• [Aim of the exercise] Return each record shown beneath, word for word.

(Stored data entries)
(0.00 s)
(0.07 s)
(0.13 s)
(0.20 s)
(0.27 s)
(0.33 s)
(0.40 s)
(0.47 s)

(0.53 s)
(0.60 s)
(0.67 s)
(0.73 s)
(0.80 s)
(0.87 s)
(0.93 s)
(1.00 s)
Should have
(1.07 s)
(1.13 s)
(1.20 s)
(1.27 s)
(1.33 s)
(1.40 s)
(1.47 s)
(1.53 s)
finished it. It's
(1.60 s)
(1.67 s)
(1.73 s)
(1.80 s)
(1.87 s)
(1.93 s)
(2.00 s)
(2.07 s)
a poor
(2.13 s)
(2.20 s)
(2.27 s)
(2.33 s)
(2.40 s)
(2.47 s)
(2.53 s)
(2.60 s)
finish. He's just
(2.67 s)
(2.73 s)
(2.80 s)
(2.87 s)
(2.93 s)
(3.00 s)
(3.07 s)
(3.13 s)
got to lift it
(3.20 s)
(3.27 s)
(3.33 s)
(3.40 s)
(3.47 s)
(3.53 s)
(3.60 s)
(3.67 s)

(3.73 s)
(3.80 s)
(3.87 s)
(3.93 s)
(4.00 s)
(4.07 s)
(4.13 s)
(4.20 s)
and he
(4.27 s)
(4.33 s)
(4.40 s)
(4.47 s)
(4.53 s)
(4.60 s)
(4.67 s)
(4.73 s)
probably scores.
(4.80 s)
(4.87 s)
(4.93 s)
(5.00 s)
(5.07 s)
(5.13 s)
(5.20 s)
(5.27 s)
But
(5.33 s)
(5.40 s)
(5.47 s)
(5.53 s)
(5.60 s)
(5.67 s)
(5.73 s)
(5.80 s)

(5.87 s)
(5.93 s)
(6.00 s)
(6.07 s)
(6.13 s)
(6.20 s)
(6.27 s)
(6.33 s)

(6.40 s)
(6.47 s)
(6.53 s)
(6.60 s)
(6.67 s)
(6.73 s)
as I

• [Response to this task]
(0.00 s)
(0.07 s)
(0.13 s)
(0.20 s)
(0.27 s)
(0.33 s)
(0.40 s)
(0.47 s)

(0.53 s)
(0.60 s)
(0.67 s)
(0.73 s)
(0.80 s)
(0.87 s)
(0.93 s)
(1.00 s)
Should have
(1.07 s)
(1.13 s)
(1.20 s)
(1.27 s)
(1.33 s)
(1.40 s)
(1.47 s)
(1.53 s)
finished it. It's
(1.60 s)
(1.67 s)
(1.73 s)
(1.80 s)
(1.87 s)
(1.93 s)
(2.00 s)
(2.07 s)
a poor
(2.13 s)
(2.20 s)
(2.27 s)
(2.33 s)
(2.40 s)
(2.47 s)
(2.53 s)
(2.60 s)
finish. He's just
(2.67 s)
(2.73 s)
(2.80 s)
(2.87 s)
(2.93 s)
(3.00 s)
(3.07 s)
(3.13 s)
got to lift it
(3.20 s)
(3.27 s)
(3.33 s)
(3.40 s)
(3.47 s)
(3.53 s)
(3.60 s)
(3.67 s)

(3.73 s)
(3.80 s)
(3.87 s)
(3.93 s)
(4.00 s)
(4.07 s)
(4.13 s)
(4.20 s)
and he
(4.27 s)
(4.33 s)
(4.40 s)
(4.47 s)
(4.53 s)
(4.60 s)
(4.67 s)
(4.73 s)
probably scores.
(4.80 s)
(4.87 s)
(4.93 s)
(5.00 s)
(5.07 s)
(5.13 s)
(5.20 s)
(5.27 s)
But
(5.33 s)
(5.40 s)
(5.47 s)
(5.53 s)
(5.60 s)
(5.67 s)
(5.73 s)
(5.80 s)

(5.87 s)
(5.93 s)
(6.00 s)
(6.07 s)
(6.13 s)
(6.20 s)
(6.27 s)
(6.33 s)

(6.40 s)
(6.47 s)
(6.53 s)
(6.60 s)
(6.67 s)
(6.73 s)
as I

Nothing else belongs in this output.